Saliou Keita, coordinateur du collectif, pointe du doigt plusieurs facteurs à l’origine de cette vague migratoire.
‘’Les jeunes sont fortement influencés par ceux déjà installés à l’étranger, qui leur vendent une image idéalisée de la vie en Europe. Ce qu’on voit sur les réseaux sociaux, les photos de Barcelone, Milan ou Paris, alimentent des illusions dangereuses. Les risques sont immenses et les désillusions fréquentes’’, insiste-t-il.

Plus préoccupant encore, selon lui, c’est l’implication de certains parents dans le processus. ‘’Il ne faut pas seulement sensibiliser les jeunes, mais aussi leurs familles. Dans bien des cas, ce sont les parents qui financent leur voyage. Certains n’hésitent pas à vendre des terrains pour aider leurs enfants à partir, au péril de leur vie’’, dit-il.
Le coût moyen du voyage, d’après des informations recueillies sur place, oscille entre 15 et 20 millions de francs guinéens.

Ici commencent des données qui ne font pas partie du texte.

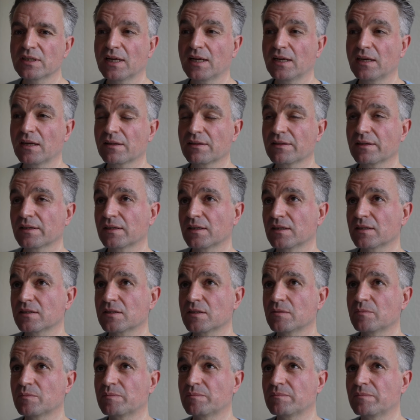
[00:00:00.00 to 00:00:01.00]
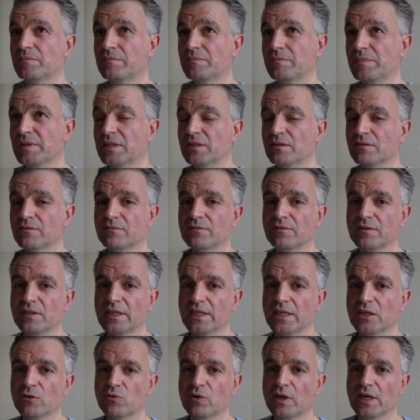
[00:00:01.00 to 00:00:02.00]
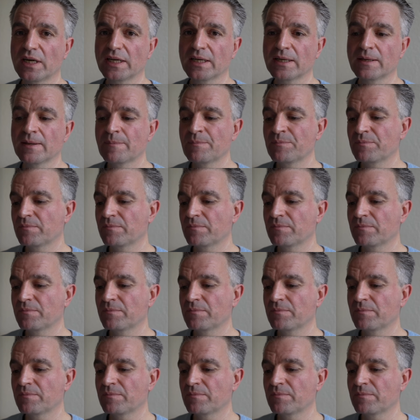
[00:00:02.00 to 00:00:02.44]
And I think that's a bit of leeway.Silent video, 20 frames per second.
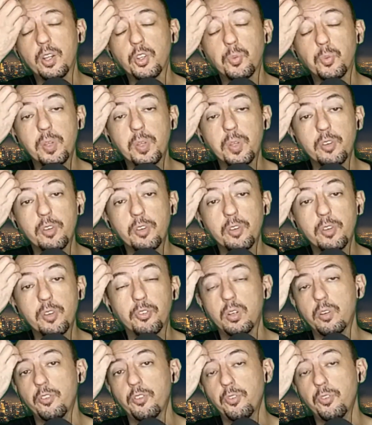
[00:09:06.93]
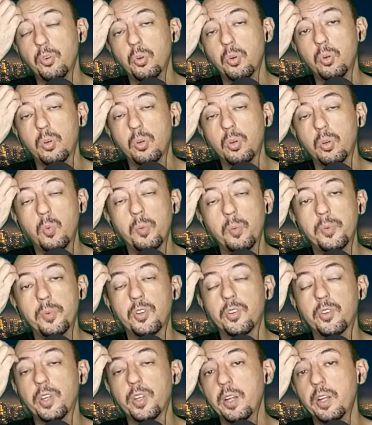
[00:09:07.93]
speak for a woman's
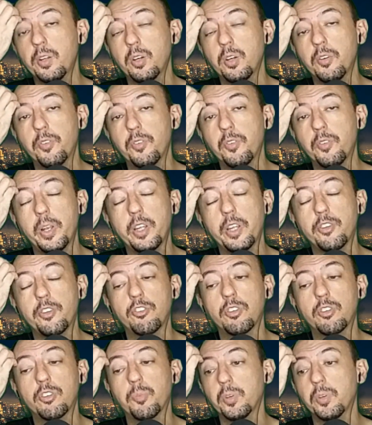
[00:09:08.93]
side of the relationship,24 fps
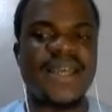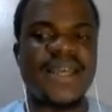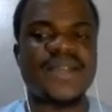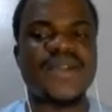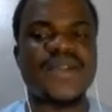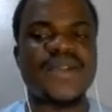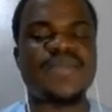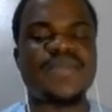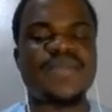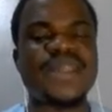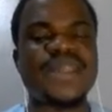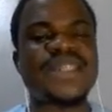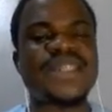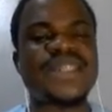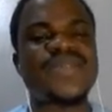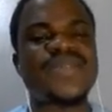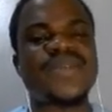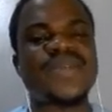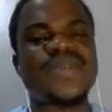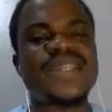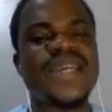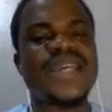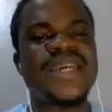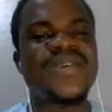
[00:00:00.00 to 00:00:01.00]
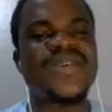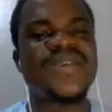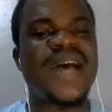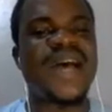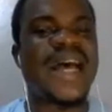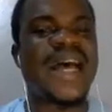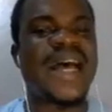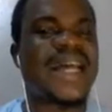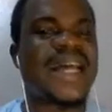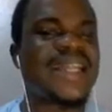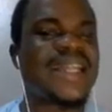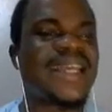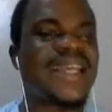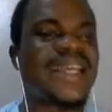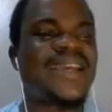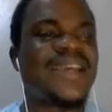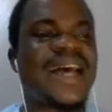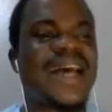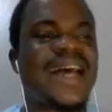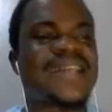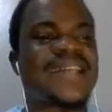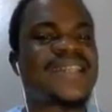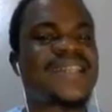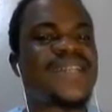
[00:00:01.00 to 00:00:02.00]
Some persons will tell you, they
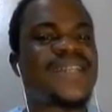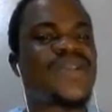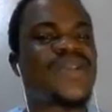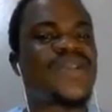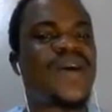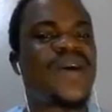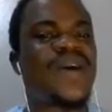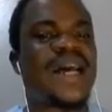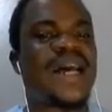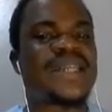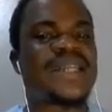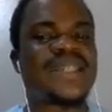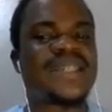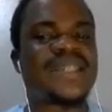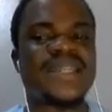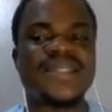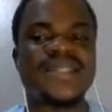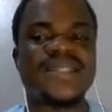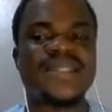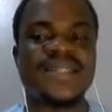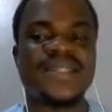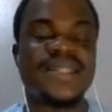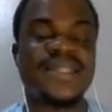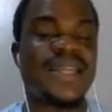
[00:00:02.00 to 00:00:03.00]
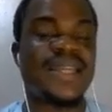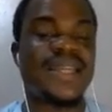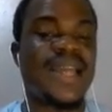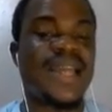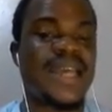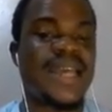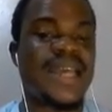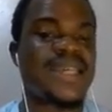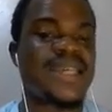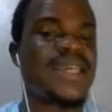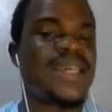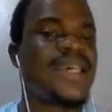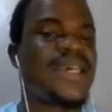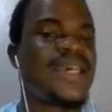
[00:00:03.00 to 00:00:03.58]
assess your accent. It's a lie.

Une somme considérable, qui ne semble pourtant pas dissuader les nombreux candidats au départ. C’est pourquoi. Saliou Keita adresse un message clair à la jeunesse de Kamsar.
‘’Réussir ici, chez nous, c’est possible. Le succès ne se limite pas à ce qui brille à l’étranger. Mais si l’on veut partir, que ce soit par des voies légales’’, prodigue l’activiste.
Alors que le phénomène prend de l’ampleur, les autorités locales observent un silence pesant. Selon une source anonyme, toute communication officielle autour de la migration clandestine est désormais conditionnée à une autorisation préalable. Nos multiples tentatives de joindre les responsables concernés sont restées vaines.
Depuis Boké, Mamoudou DIALLO, pour Lerevelateur224.com.